Throughout most of its history, New Scientist has published cartoons as light relief and comment on the news, with contributions from regulars such as Mike Peyton and David Austin. The Grimbledon Down comic strip, by cartoonist Bill Tidy, appeared from 1970 to 1994. The Ariadne pages in New Scientist commented on the lighter side of science and technology and included contributions from David E. H. Jones, Daedalus. The fictitious inventor devised plausible but impractical and humorous inventions, often developed by the (fictitious) DREADCO corporation.[10] Daedalus later moved to Nature.

Issues of (The) New Scientist from issue 1 to the end of 1989 are free to read online;[11] subsequent issues require a subscription.[12]

In the first half of 2013, the international circulation of New Scientist averaged 125,172. While this was a 4.3% reduction on the previous year's figure, it was a much smaller reduction in circulation than many mainstream magazines of similar or greater circulation.[13] UK circulation fell by 3.2% in 2014, but stronger international sales increased the circulation to 129,585.[14]

Modern format

In the 21st century until May 2019 New Scientist contained the following sections: Leader, News (Upfront), Technology, Opinion (interviews, point-of-view articles and letters), Features (including cover article), CultureLab (book and event reviews), Feedback (humour), The Last Word (questions and answers) and Jobs & Careers. A Tom Gauld cartoon appears on the Letters page.[15] A readers' letters section discusses recent articles and discussions also take place on the website. Readers contribute observations on examples of pseudoscience to Feedback, and offer questions and answers on scientific and technical topics to Last Word.
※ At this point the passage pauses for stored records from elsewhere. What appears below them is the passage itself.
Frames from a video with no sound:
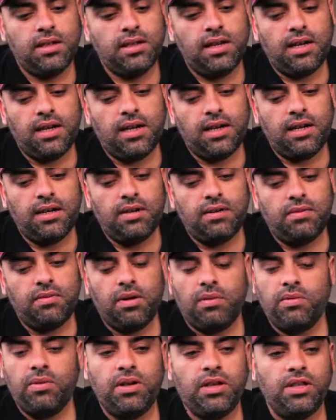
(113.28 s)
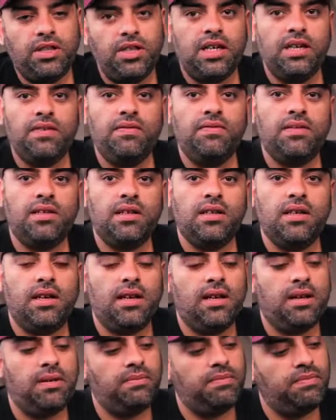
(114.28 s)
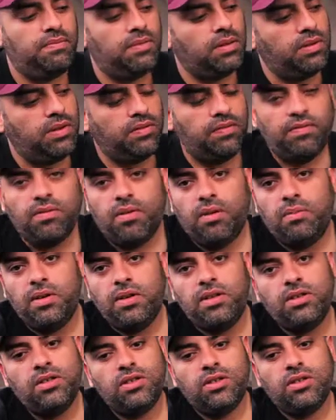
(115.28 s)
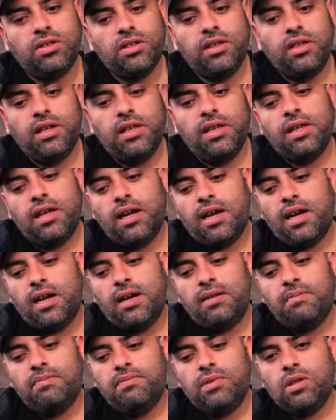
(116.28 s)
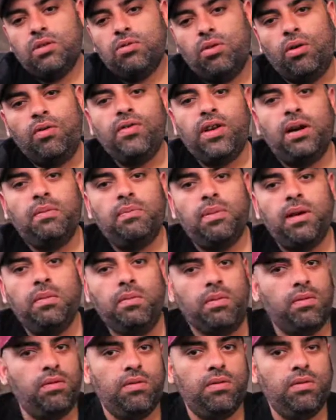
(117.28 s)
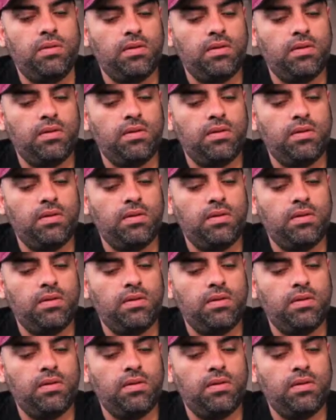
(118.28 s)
uh, what we achieved um, with almost um, 12 young people,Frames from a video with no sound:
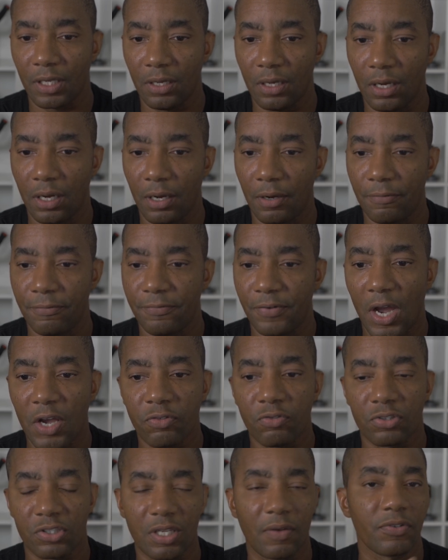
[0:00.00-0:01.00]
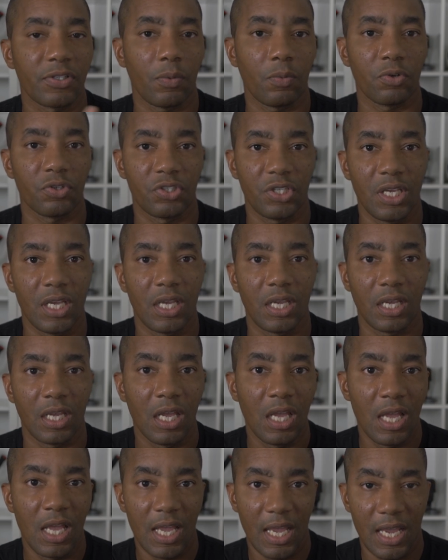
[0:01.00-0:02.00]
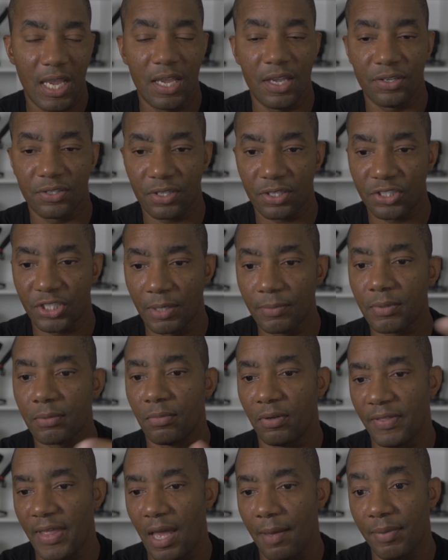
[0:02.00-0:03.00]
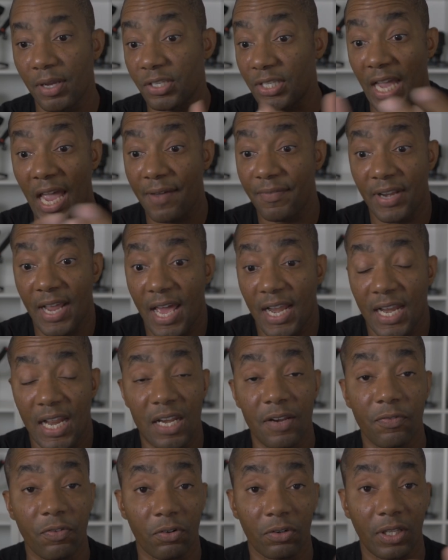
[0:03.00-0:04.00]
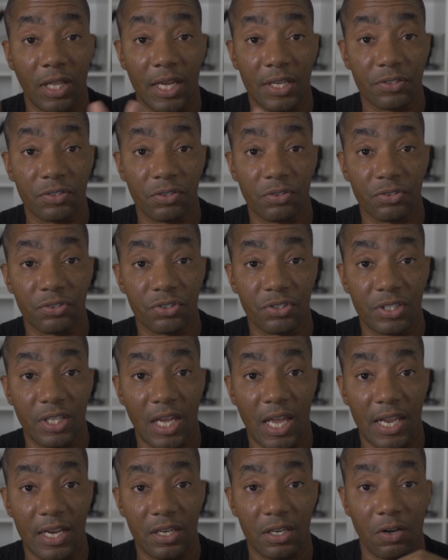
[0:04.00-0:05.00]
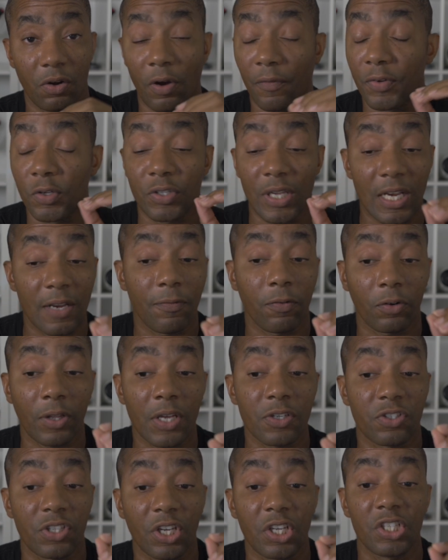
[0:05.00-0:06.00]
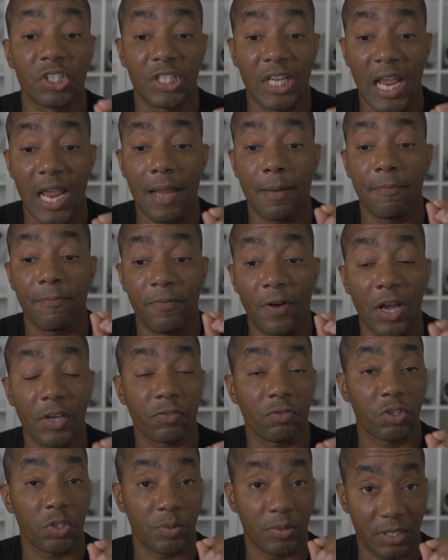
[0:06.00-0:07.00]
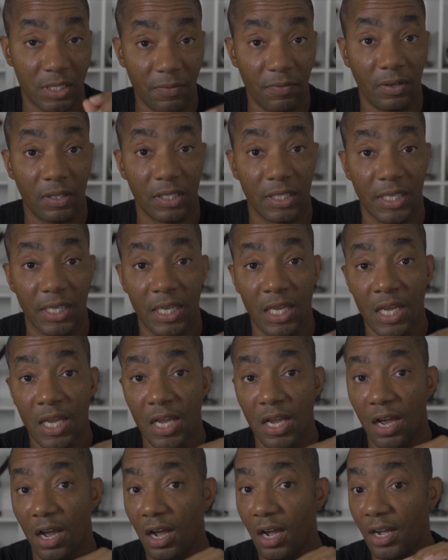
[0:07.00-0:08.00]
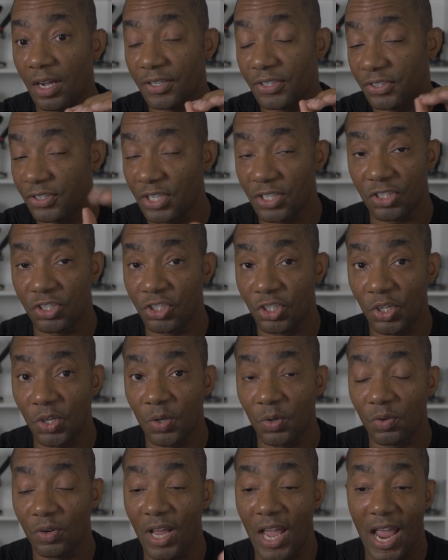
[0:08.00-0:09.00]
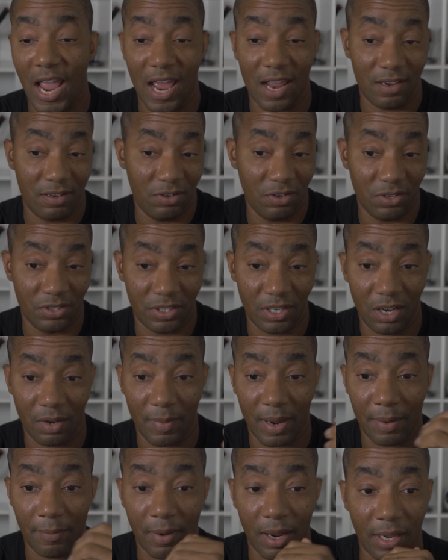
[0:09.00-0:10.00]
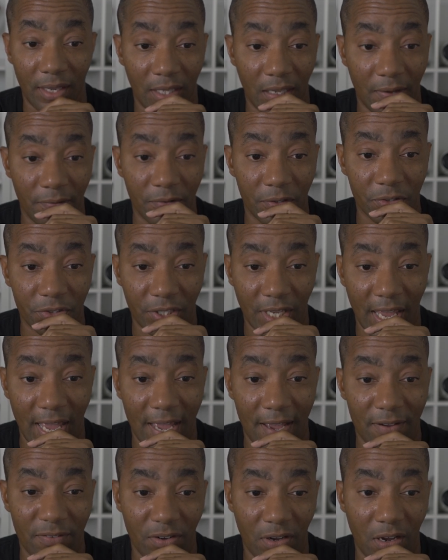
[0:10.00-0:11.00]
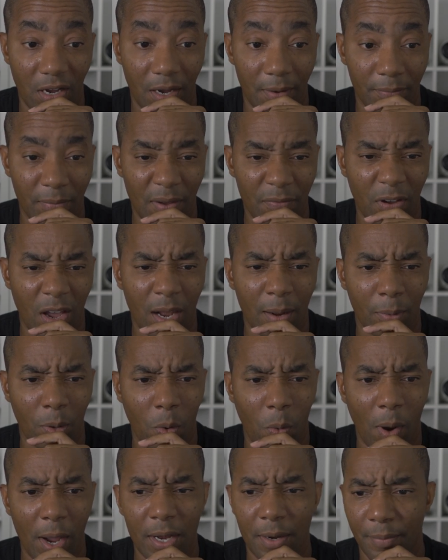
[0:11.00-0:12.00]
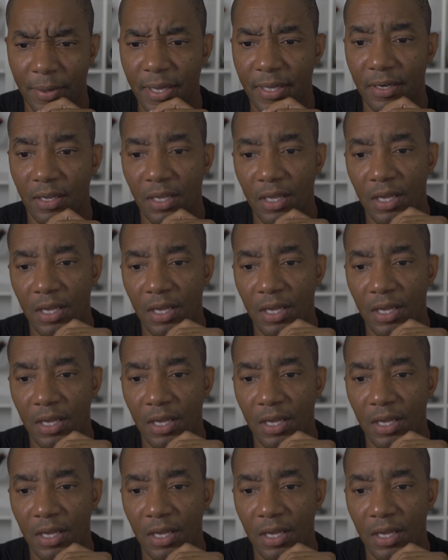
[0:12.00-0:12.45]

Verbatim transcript: uh, phosphorus levels that we're seeing is a symptom of that because I haven't added any fertilizers that, or haven't used any fertilizers that contain phosphorus specifically uh, since June. And you can tell my, my levels have, um, have gone up quite a bit.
New Scientist has produced a series of books compiled from contributions to Last Word.

From issue 3228 of 4 May 2019 New Scientist introduced a new look, with a "slightly updated design, with ... a fresher, brighter feel". A dedicated "Views" section was added between news reports and in-depth features, including readers' letters, comment, and reviews on science, culture and society. Regular columnists were introduced, and columns in the culture pages. The light-hearted "Back Pages" includes the long-standing Feedback and The Last Word, puzzles, and a Q&A section.[16]

There are 51 issues a year, with a Christmas and New Year double issue. The double issue in 2014 was the 3,000th edition of the magazine.

Staff and contributors

Emily Wilson was appointed editor-in-chief in 2018.[17][18] Current staff members are listed on page 5 of the magazine. Columnists as of 4 May 2019 included Annalee Newitz on novel tech. James Wong on food myths, Chanda Prescod-Weinstein's adventures in space-time and Graham Lawton on environment.[16]